Dataset entries:

......

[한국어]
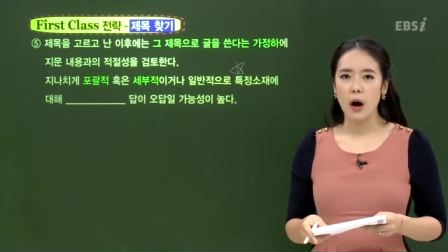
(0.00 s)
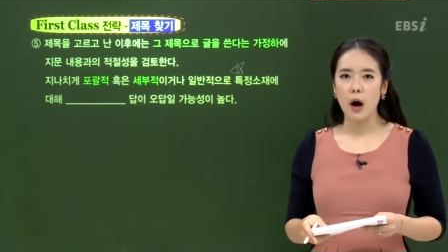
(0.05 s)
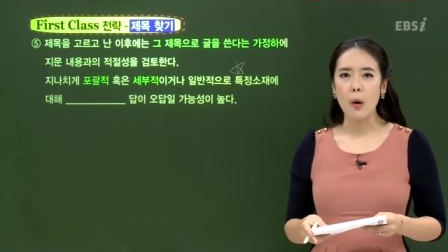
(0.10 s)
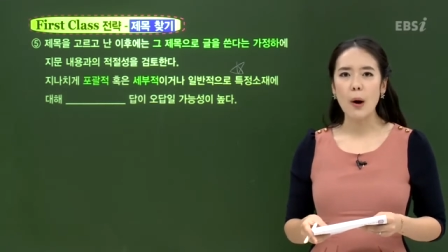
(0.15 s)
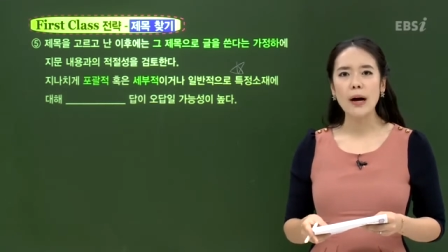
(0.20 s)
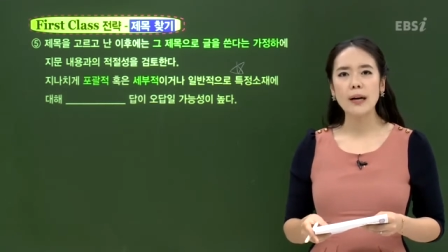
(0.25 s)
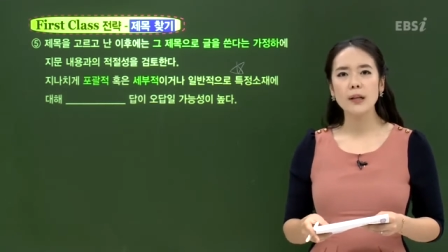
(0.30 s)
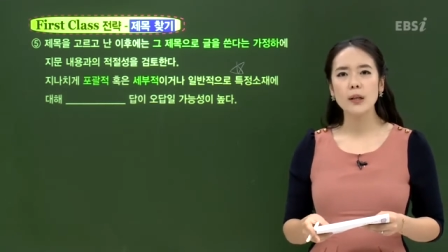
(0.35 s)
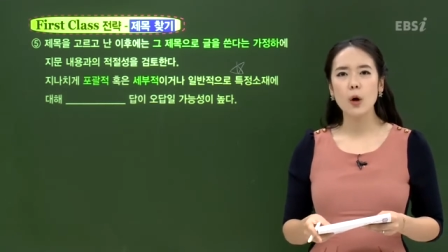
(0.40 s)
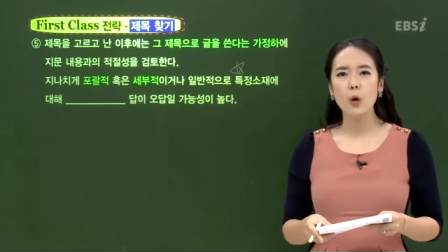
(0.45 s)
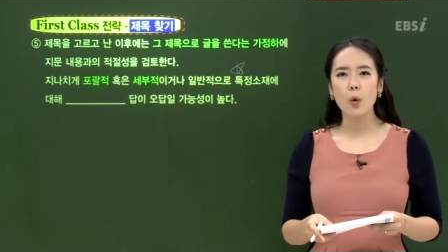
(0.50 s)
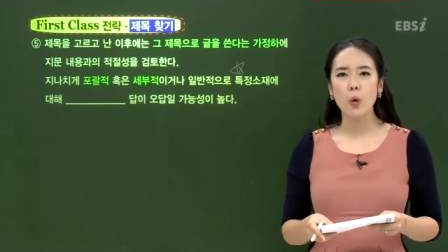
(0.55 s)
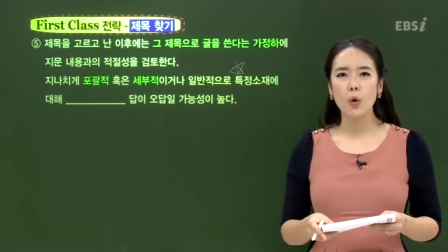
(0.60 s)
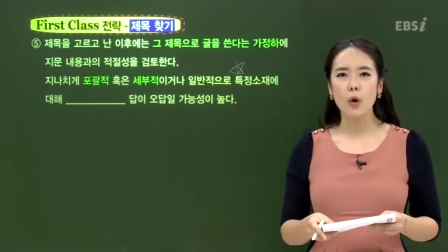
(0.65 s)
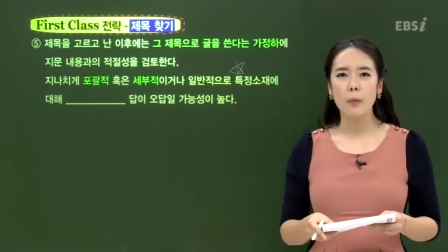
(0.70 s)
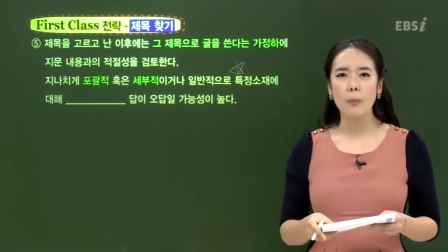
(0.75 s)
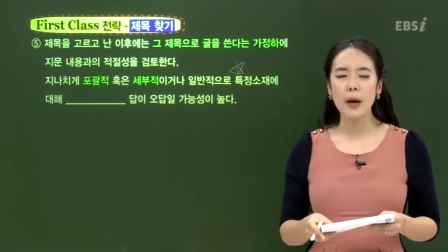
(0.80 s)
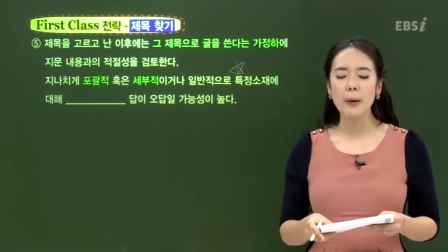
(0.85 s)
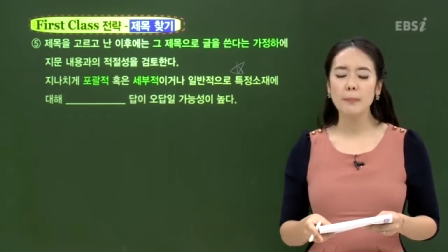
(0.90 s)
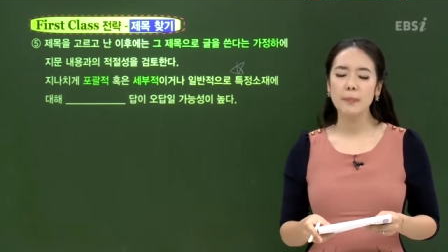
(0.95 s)
아, 환경
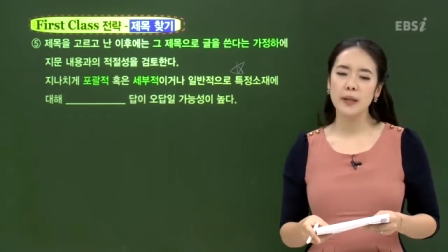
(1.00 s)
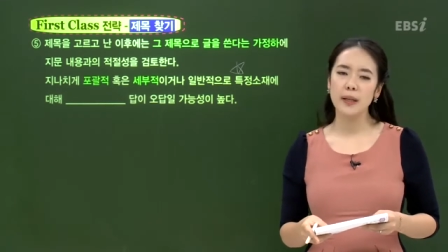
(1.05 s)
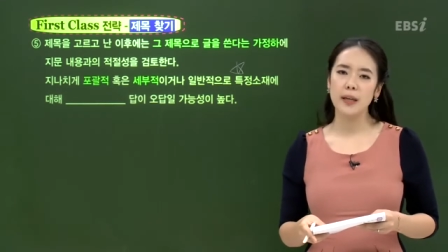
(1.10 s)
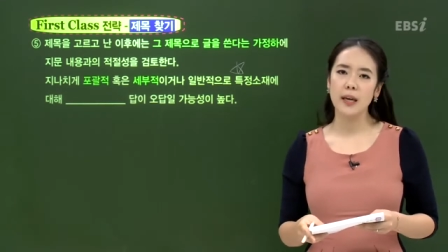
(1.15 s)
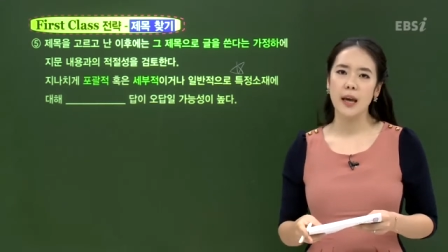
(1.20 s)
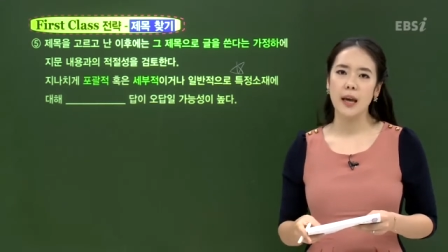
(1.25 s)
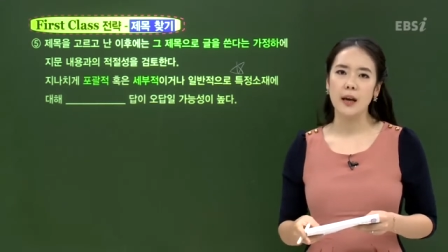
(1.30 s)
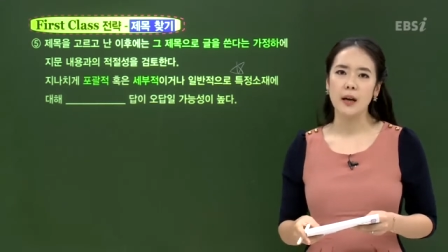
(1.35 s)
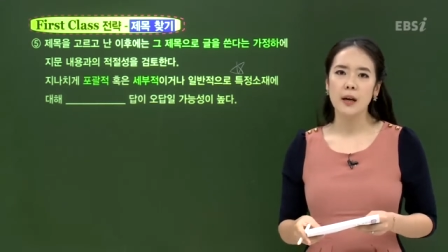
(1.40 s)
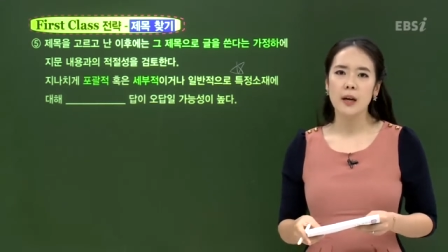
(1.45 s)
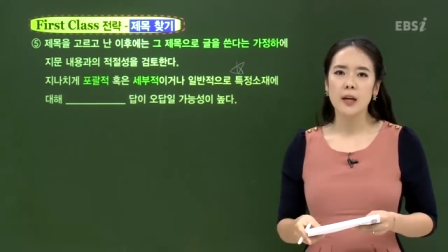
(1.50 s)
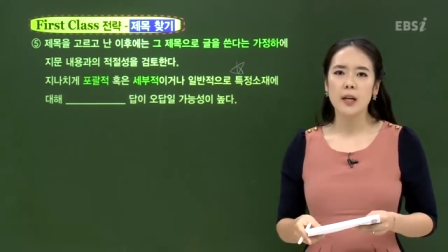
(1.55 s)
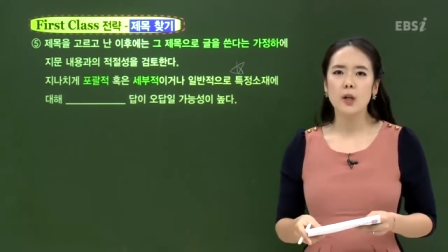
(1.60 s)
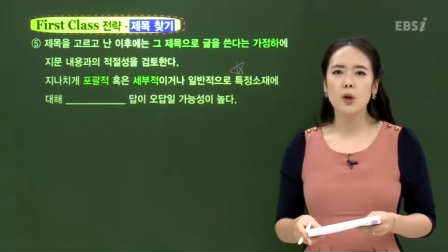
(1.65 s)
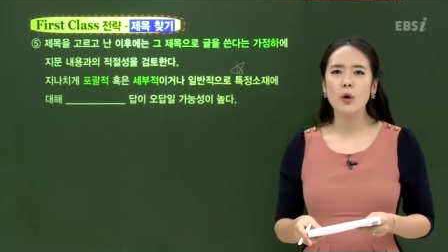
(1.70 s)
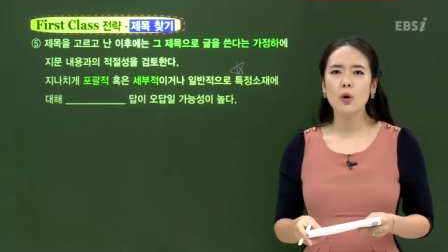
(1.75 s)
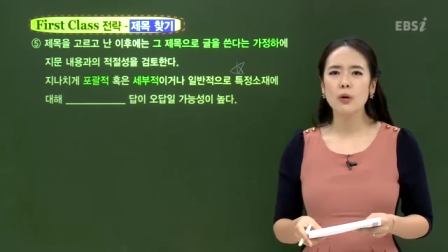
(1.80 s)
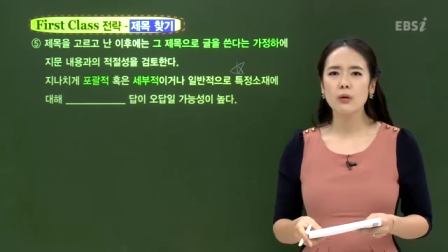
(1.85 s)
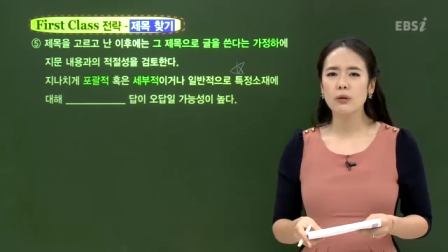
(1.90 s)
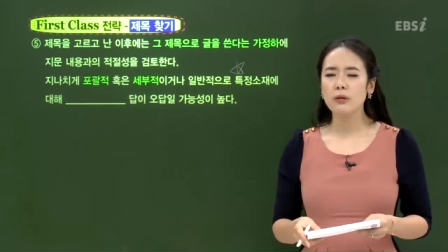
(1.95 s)
오염의 피해
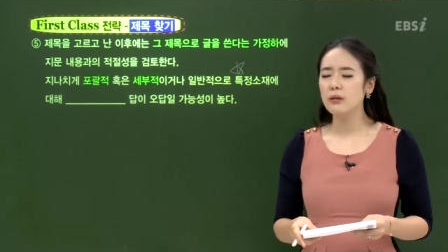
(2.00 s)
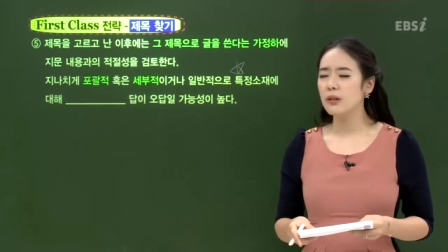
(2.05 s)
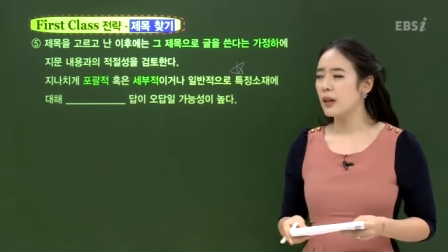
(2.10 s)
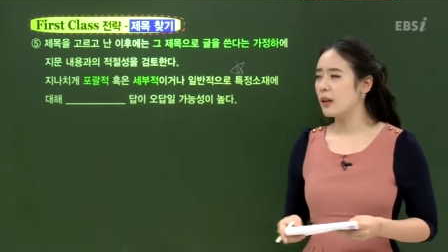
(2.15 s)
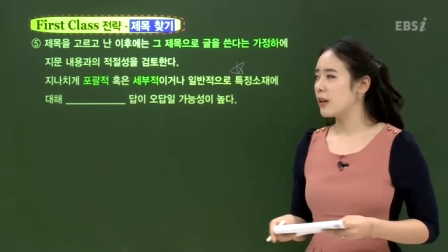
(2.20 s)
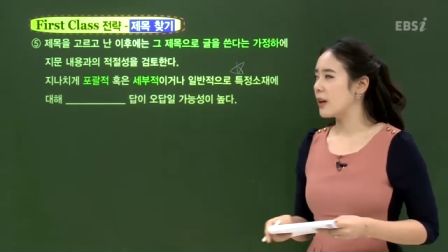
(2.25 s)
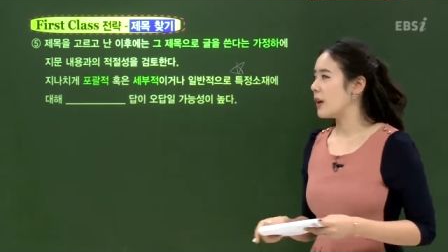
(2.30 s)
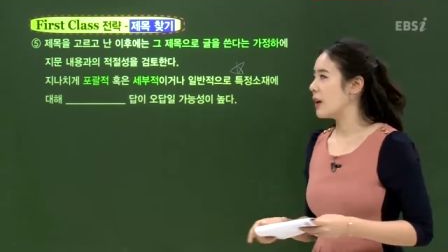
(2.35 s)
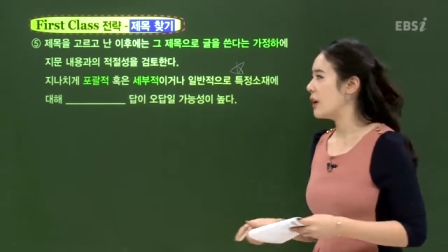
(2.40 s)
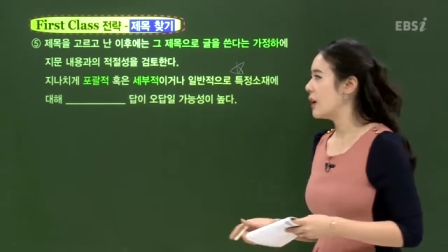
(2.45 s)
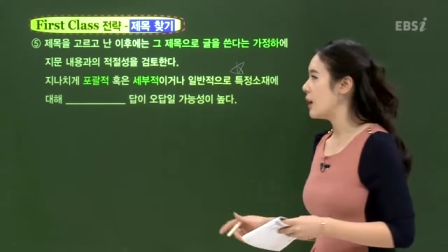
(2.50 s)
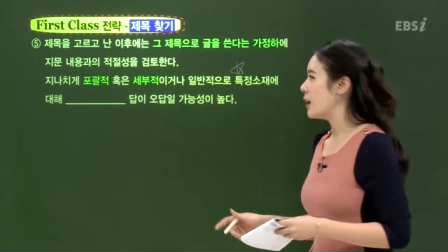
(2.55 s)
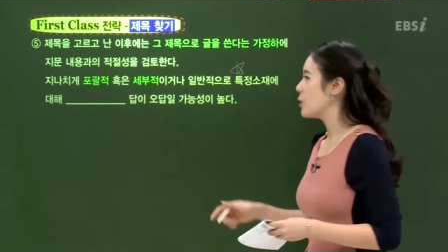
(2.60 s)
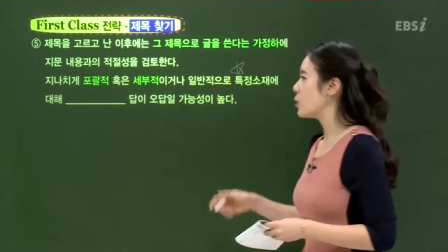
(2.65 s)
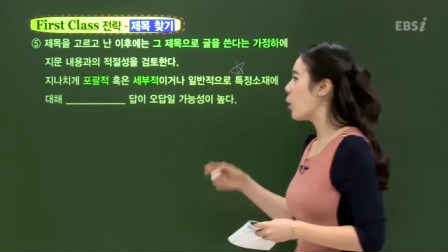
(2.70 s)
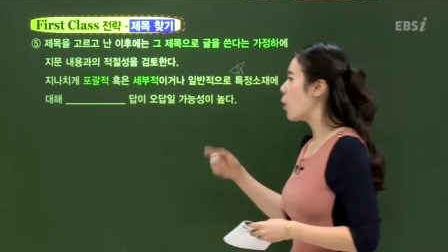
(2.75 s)
이런 것들 되게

......

-- The problem --
All entries above must be printed again verbatim, with images excluded.

-- Exercise result --
[한국어]
(0.00 s)
(0.05 s)
(0.10 s)
(0.15 s)
(0.20 s)
(0.25 s)
(0.30 s)
(0.35 s)
(0.40 s)
(0.45 s)
(0.50 s)
(0.55 s)
(0.60 s)
(0.65 s)
(0.70 s)
(0.75 s)
(0.80 s)
(0.85 s)
(0.90 s)
(0.95 s)
아, 환경
(1.00 s)
(1.05 s)
(1.10 s)
(1.15 s)
(1.20 s)
(1.25 s)
(1.30 s)
(1.35 s)
(1.40 s)
(1.45 s)
(1.50 s)
(1.55 s)
(1.60 s)
(1.65 s)
(1.70 s)
(1.75 s)
(1.80 s)
(1.85 s)
(1.90 s)
(1.95 s)
오염의 피해
(2.00 s)
(2.05 s)
(2.10 s)
(2.15 s)
(2.20 s)
(2.25 s)
(2.30 s)
(2.35 s)
(2.40 s)
(2.45 s)
(2.50 s)
(2.55 s)
(2.60 s)
(2.65 s)
(2.70 s)
(2.75 s)
이런 것들 되게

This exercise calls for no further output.